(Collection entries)

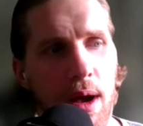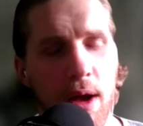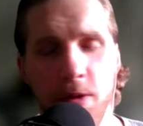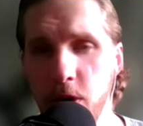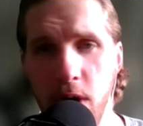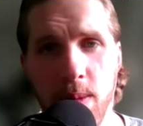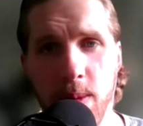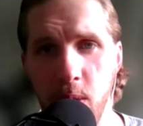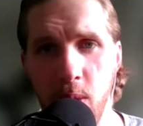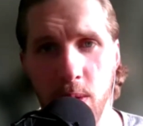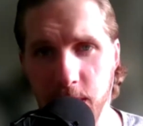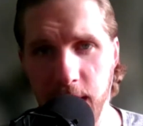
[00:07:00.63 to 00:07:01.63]
I forgot my
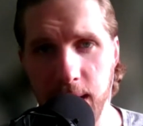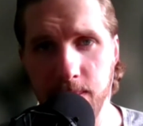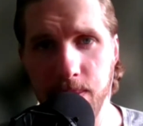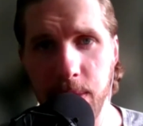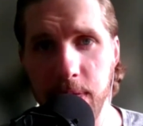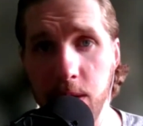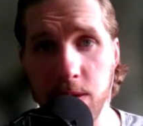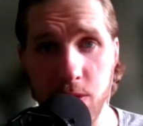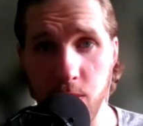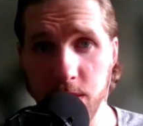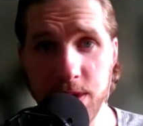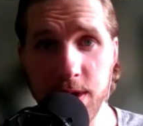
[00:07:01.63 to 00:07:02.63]
whole day. And that was
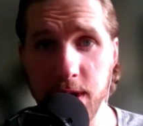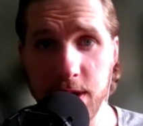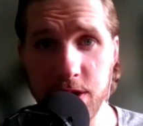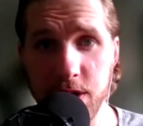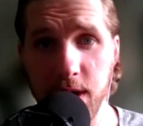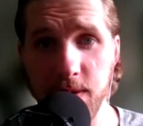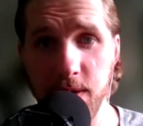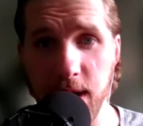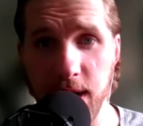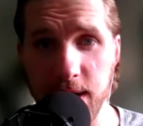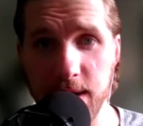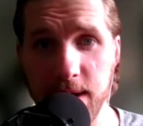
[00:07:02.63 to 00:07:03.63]
the worst concussion I ever
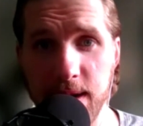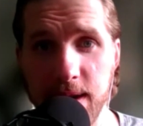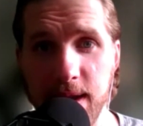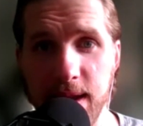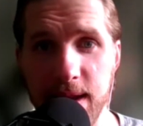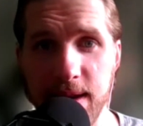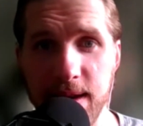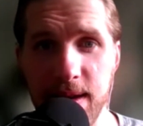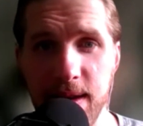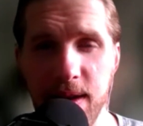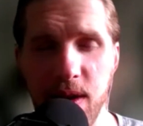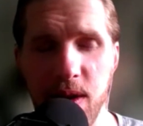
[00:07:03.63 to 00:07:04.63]
had. And
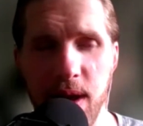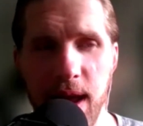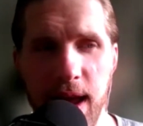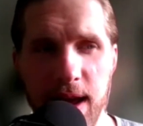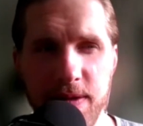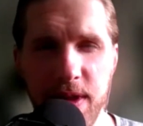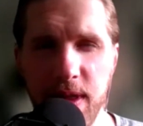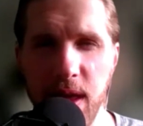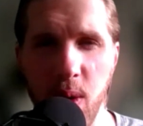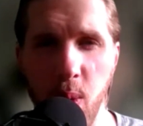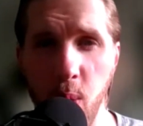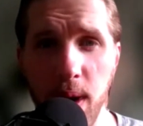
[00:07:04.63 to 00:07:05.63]
having
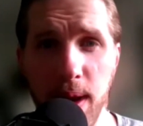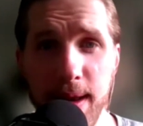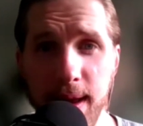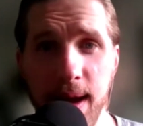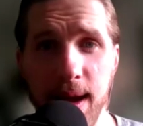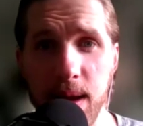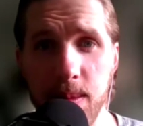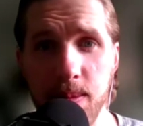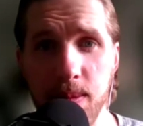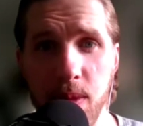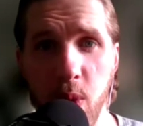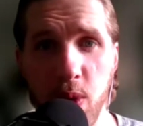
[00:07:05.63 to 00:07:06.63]
that one time
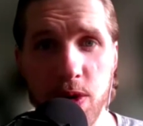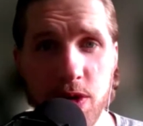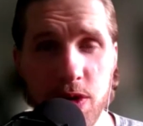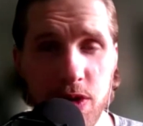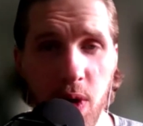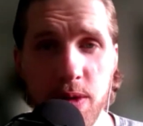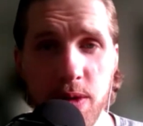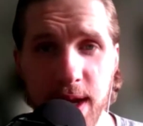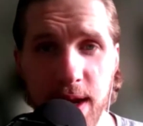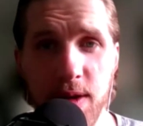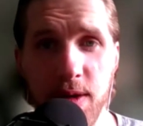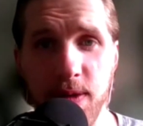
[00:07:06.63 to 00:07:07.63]
was so
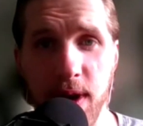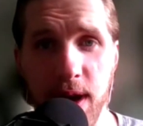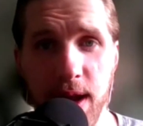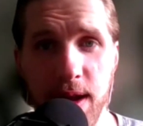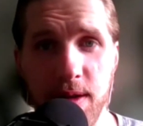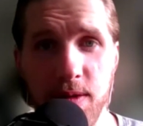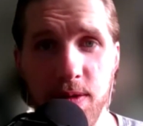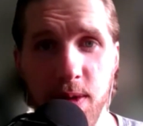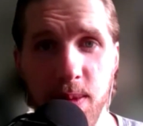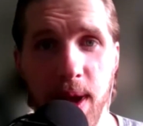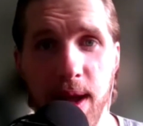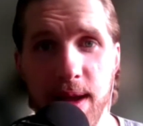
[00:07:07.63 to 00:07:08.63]
terrifying
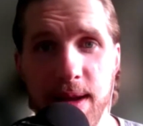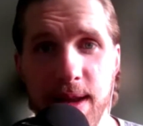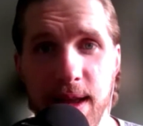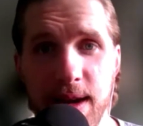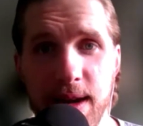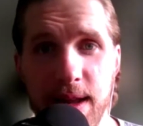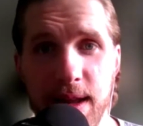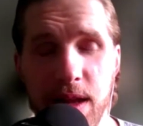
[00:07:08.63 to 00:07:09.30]
for my identity.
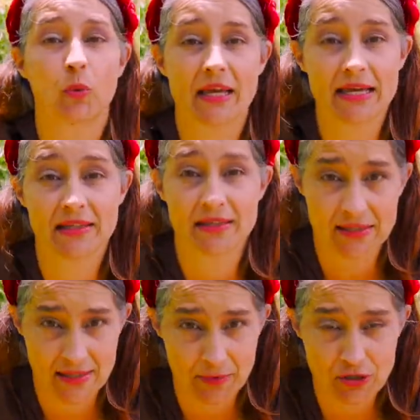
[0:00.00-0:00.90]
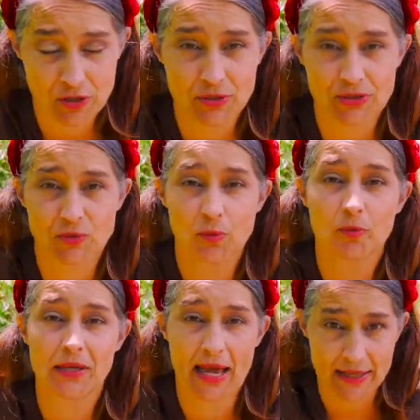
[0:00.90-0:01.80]
when the summer solstice will
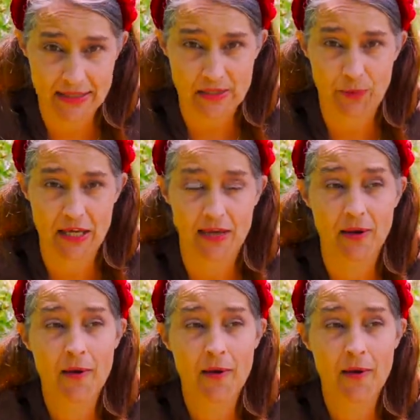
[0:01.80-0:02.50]
be at its peak.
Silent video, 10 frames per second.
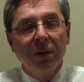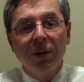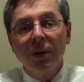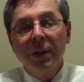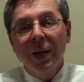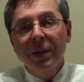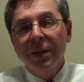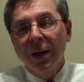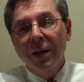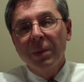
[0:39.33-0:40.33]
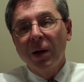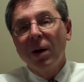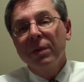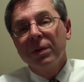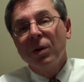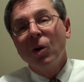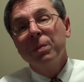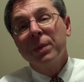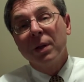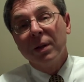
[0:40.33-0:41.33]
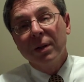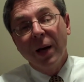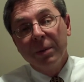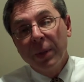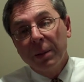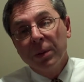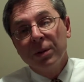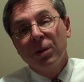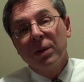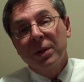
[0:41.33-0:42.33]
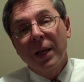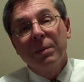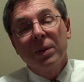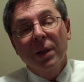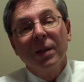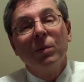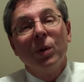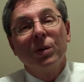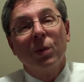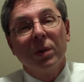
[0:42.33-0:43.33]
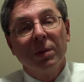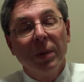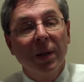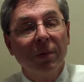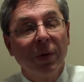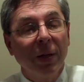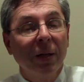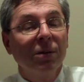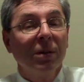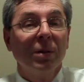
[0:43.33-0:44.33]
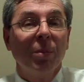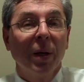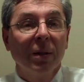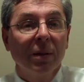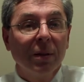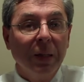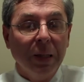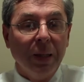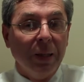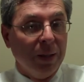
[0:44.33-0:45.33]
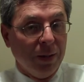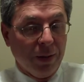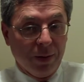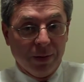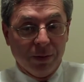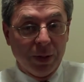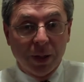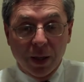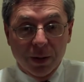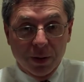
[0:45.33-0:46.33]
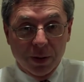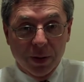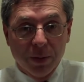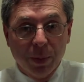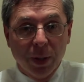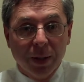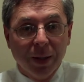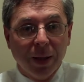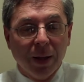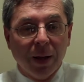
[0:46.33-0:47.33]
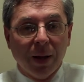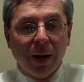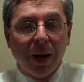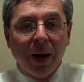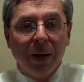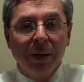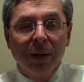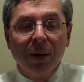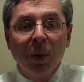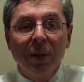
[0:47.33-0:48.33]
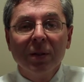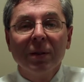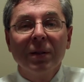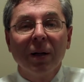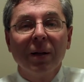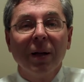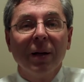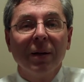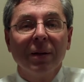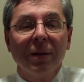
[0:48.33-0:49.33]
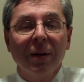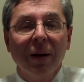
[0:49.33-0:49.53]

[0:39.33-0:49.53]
During that time, I often hoped that I'd be able to do the same as him, which was to become financially independent, retire early, but I think it wasn't until I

● REQUIRED ACTION:
The records above are to be set down exactly as written, with no images.

● ANSWER BOX:
[00:07:00.63 to 00:07:01.63]
I forgot my
[00:07:01.63 to 00:07:02.63]
whole day. And that was
[00:07:02.63 to 00:07:03.63]
the worst concussion I ever
[00:07:03.63 to 00:07:04.63]
had. And
[00:07:04.63 to 00:07:05.63]
having
[00:07:05.63 to 00:07:06.63]
that one time
[00:07:06.63 to 00:07:07.63]
was so
[00:07:07.63 to 00:07:08.63]
terrifying
[00:07:08.63 to 00:07:09.30]
for my identity.
[0:00.00-0:00.90]
[0:00.90-0:01.80]
when the summer solstice will
[0:01.80-0:02.50]
be at its peak.
Silent video, 10 frames per second.
[0:39.33-0:40.33]
[0:40.33-0:41.33]
[0:41.33-0:42.33]
[0:42.33-0:43.33]
[0:43.33-0:44.33]
[0:44.33-0:45.33]
[0:45.33-0:46.33]
[0:46.33-0:47.33]
[0:47.33-0:48.33]
[0:48.33-0:49.33]
[0:49.33-0:49.53]

[0:39.33-0:49.53]
During that time, I often hoped that I'd be able to do the same as him, which was to become financially independent, retire early, but I think it wasn't until I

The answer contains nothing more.